Segment Start: TASK DATA
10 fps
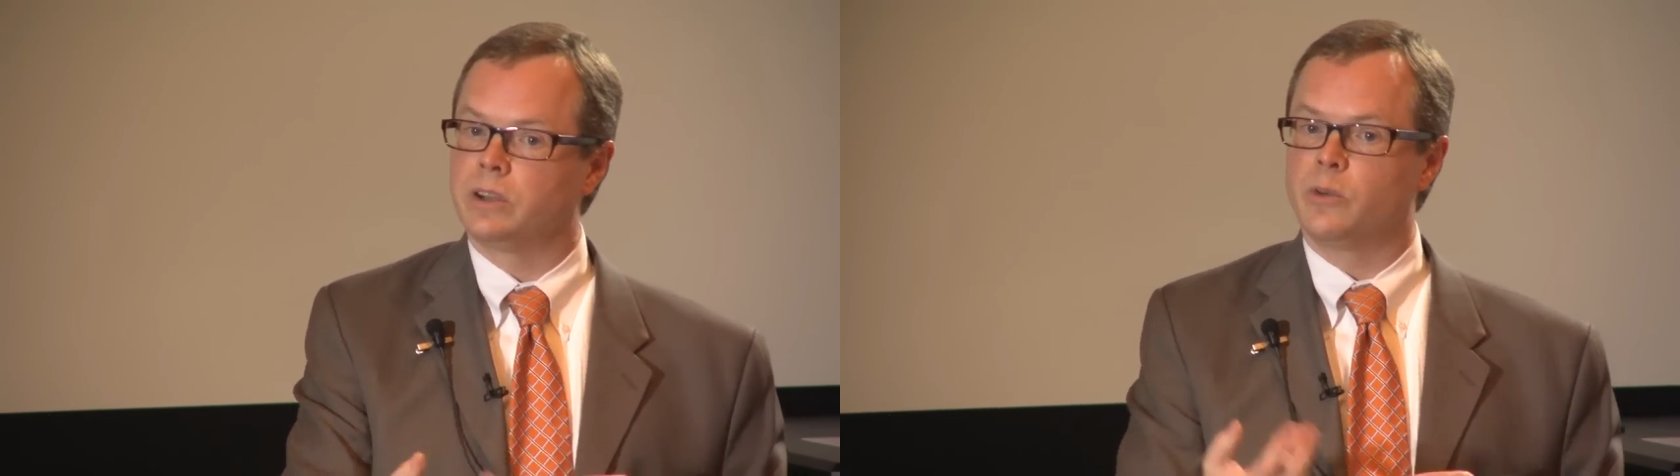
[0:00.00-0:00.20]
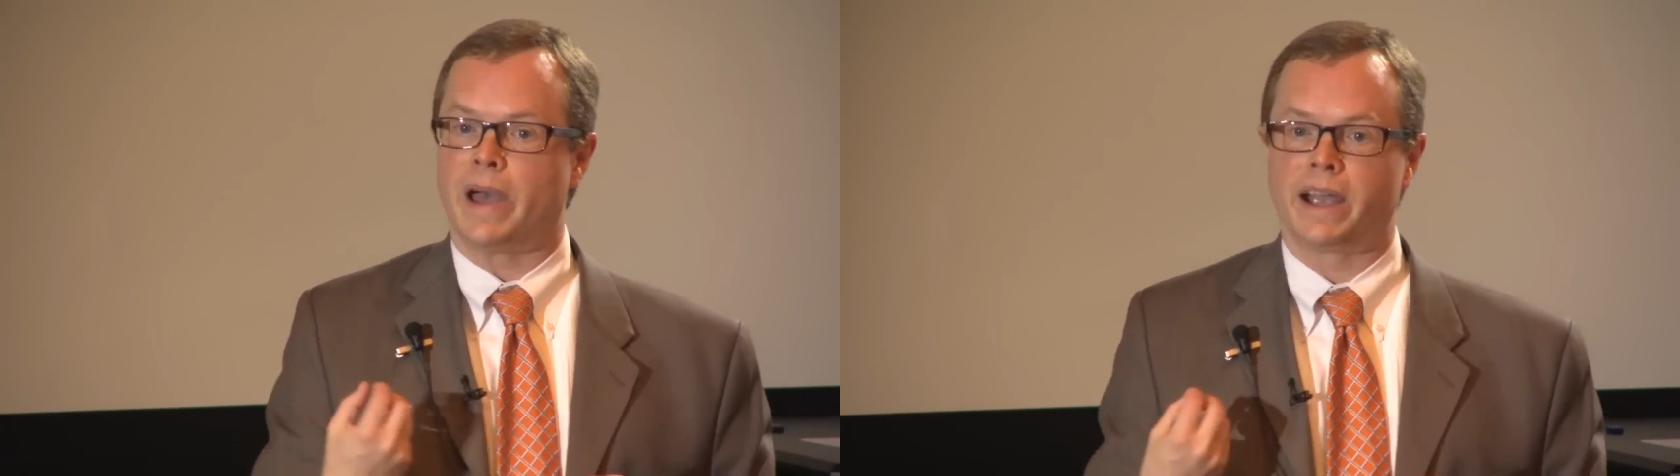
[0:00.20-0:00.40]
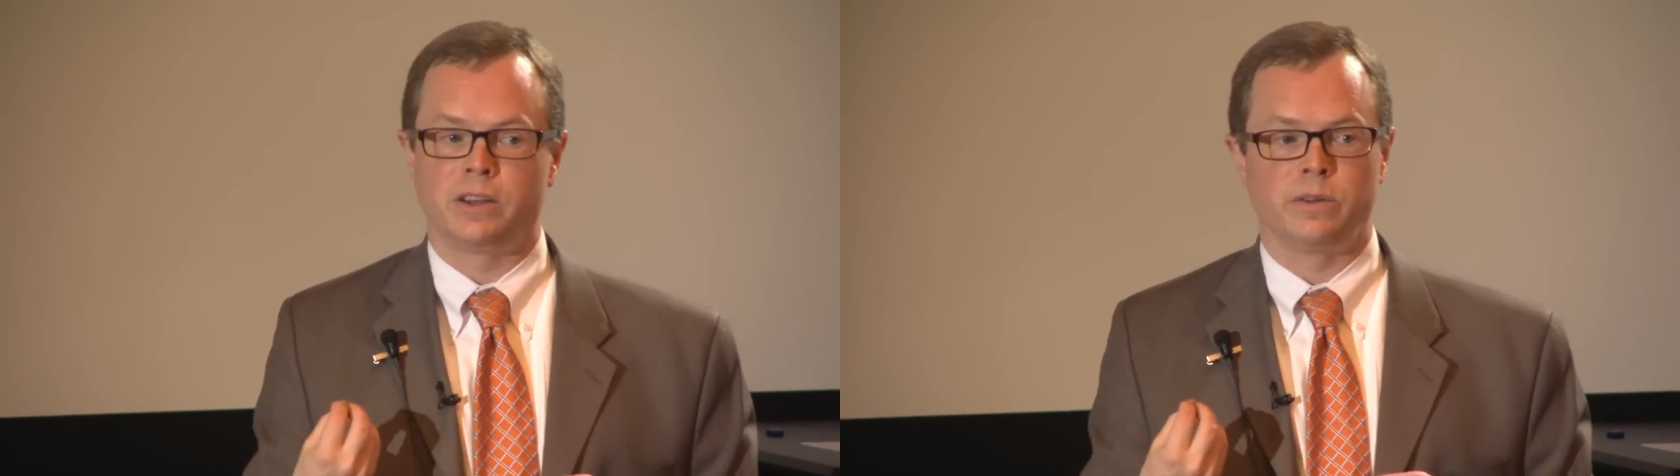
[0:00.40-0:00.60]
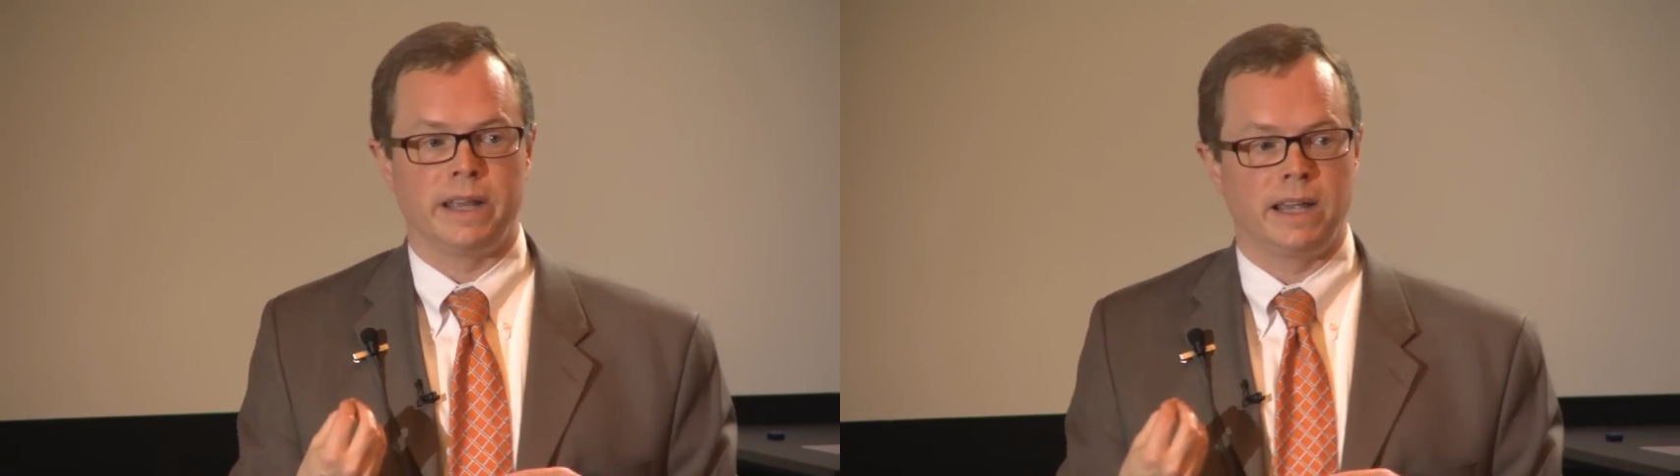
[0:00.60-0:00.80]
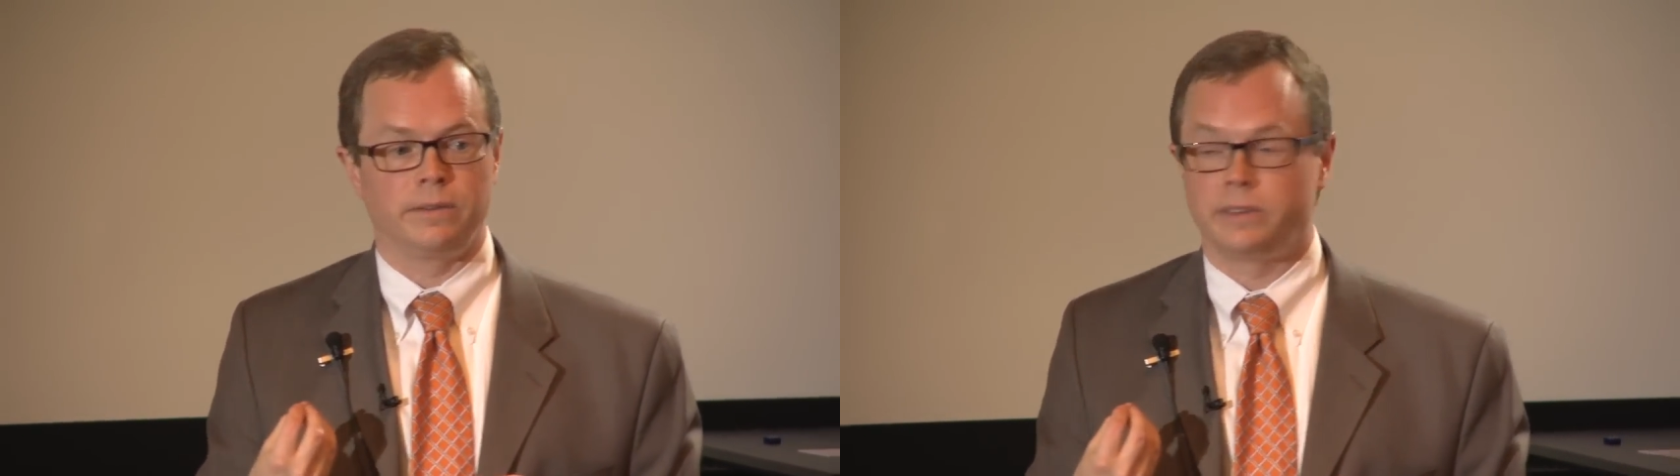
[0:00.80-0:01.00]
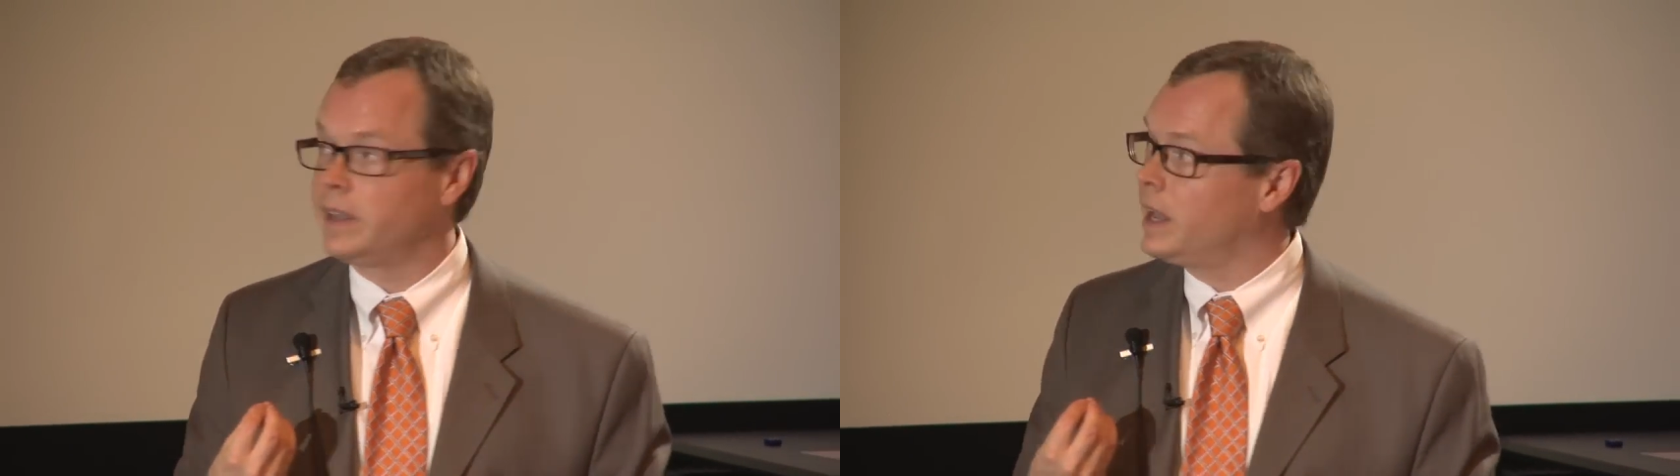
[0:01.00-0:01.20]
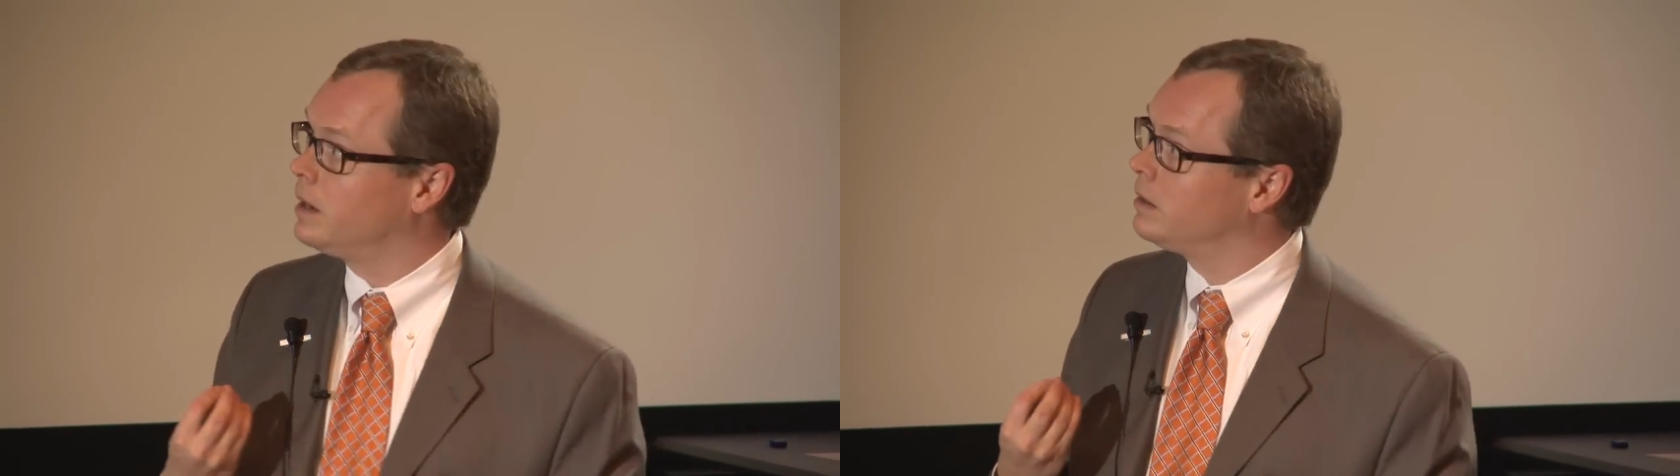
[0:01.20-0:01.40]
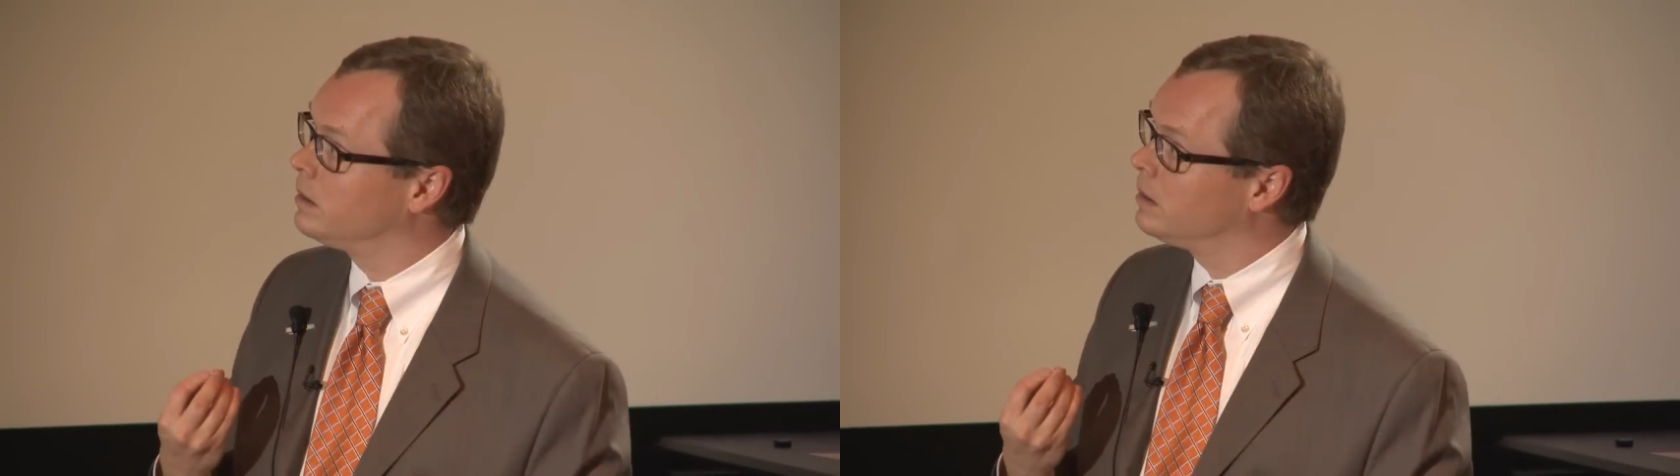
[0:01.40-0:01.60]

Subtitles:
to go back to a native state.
Segment End: TASK DATA
__ABOUT THIS EXERCISE__: Pictures do not go in the copy; print every entry exactly as it stands.

__REPLY TO THE EXERCISE__:
10 fps
[0:00.00-0:00.20]
[0:00.20-0:00.40]
[0:00.40-0:00.60]
[0:00.60-0:00.80]
[0:00.80-0:01.00]
[0:01.00-0:01.20]
[0:01.20-0:01.40]
[0:01.40-0:01.60]

Subtitles:
to go back to a native state.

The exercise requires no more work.